◆ **TASK GOAL**
The data below should be printed in full, exactly, and without any of its images.

# # # # #

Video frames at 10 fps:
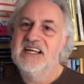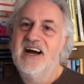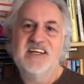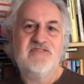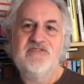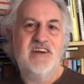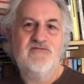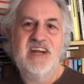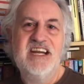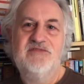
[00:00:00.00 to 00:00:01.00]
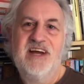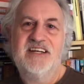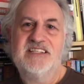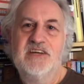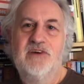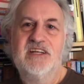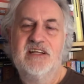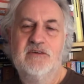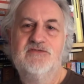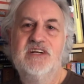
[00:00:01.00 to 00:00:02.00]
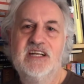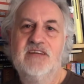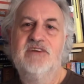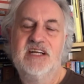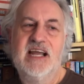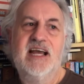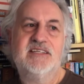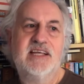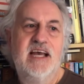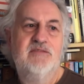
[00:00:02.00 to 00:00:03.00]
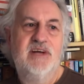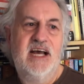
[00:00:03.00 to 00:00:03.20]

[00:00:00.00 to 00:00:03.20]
I didn't really read fantasy writing. I was reading SF,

# # # # #

◆ **EXERCISE ANSWER**
Video frames at 10 fps:
[00:00:00.00 to 00:00:01.00]
[00:00:01.00 to 00:00:02.00]
[00:00:02.00 to 00:00:03.00]
[00:00:03.00 to 00:00:03.20]

[00:00:00.00 to 00:00:03.20]
I didn't really read fantasy writing. I was reading SF,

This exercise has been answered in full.